In [1]:
%load_ext sql
%sql duckdb://

# Errors in this File

- none of the syntax in this file works with DuckDB, so you can't run the cells
- the concepts such as data types do apply though
- the syntax in here may be useful for other systems though not as widely

# All Built-in Data Types/Literals
This code snippet demonstrates the usage of various built-in data types and literals in SQL.

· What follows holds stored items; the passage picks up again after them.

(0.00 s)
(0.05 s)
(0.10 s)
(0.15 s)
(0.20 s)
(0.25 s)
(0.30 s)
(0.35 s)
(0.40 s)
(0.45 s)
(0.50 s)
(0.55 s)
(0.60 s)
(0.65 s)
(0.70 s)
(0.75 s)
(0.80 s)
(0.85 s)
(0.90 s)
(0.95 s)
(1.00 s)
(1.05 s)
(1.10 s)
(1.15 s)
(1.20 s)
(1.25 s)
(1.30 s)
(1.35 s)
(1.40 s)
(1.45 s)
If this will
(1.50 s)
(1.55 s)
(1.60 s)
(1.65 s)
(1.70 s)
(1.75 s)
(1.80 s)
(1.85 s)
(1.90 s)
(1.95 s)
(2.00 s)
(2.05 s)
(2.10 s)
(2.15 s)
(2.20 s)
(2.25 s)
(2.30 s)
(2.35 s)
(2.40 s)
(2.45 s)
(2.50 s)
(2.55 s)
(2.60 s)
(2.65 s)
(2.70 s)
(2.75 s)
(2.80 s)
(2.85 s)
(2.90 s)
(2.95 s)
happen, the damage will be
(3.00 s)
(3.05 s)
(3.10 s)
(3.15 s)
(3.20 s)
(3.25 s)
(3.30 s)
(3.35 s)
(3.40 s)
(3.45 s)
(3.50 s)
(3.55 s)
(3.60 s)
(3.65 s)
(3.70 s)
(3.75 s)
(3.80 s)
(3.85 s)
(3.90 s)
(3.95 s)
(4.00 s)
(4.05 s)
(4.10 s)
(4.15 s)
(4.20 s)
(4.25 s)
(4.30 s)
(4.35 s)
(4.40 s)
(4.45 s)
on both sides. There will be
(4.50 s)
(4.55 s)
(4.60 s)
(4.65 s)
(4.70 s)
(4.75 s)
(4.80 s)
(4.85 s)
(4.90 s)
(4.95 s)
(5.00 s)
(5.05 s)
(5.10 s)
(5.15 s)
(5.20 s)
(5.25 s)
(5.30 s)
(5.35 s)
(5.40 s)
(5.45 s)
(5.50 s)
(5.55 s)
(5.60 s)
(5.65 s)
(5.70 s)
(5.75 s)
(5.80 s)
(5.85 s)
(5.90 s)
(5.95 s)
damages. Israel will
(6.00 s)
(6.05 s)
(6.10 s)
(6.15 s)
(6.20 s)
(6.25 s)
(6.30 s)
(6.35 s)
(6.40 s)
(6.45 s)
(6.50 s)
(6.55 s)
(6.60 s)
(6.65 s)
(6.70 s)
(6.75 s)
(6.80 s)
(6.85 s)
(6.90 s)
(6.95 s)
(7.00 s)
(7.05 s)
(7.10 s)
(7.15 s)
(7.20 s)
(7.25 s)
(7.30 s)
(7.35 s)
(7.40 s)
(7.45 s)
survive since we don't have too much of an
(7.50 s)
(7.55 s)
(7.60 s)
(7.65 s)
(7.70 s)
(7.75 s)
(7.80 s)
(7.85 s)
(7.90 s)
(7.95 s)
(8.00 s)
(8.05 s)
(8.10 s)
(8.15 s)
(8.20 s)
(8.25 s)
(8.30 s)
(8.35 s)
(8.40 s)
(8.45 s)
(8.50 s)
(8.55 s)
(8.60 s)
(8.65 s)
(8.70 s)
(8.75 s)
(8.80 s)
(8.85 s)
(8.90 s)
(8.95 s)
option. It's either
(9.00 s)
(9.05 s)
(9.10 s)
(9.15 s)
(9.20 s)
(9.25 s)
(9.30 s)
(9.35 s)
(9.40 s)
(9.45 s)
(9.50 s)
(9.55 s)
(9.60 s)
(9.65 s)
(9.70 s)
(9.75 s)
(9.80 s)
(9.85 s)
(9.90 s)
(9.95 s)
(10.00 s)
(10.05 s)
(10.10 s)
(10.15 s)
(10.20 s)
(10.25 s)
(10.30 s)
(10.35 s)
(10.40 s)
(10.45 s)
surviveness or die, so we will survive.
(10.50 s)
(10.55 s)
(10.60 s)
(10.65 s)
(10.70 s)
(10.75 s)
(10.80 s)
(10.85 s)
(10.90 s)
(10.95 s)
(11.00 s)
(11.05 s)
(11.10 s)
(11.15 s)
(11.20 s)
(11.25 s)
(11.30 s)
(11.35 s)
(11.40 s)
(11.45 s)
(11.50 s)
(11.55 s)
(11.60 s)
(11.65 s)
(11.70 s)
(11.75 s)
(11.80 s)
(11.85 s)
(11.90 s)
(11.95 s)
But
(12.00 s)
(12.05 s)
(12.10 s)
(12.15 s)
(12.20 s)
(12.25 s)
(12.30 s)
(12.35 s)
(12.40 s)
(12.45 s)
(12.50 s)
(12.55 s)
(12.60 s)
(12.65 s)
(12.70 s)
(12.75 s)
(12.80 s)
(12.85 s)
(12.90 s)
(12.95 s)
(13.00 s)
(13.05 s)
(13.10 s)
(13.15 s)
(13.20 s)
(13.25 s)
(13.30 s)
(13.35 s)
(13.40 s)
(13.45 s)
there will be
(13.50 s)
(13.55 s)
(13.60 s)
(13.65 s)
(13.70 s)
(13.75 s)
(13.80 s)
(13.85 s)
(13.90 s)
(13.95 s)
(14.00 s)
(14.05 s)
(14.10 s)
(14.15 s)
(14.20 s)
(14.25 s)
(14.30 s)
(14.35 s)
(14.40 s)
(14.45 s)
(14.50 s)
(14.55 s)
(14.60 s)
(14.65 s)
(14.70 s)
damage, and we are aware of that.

- Integer data type: Used for storing whole numbers.
- Floating-point data type: Used for storing decimal numbers.
- Character data type: Used for storing fixed-length (CHAR) or variable-length (VARCHAR) strings.
- Boolean data type: Used for storing true (1) or false (0) values.
- Date and time data types: Used for storing dates (DATE) and timestamps (DATETIME).
- Null data type: Used for representing the absence of a value.
- Literal values: Directly specified values in SQL statements.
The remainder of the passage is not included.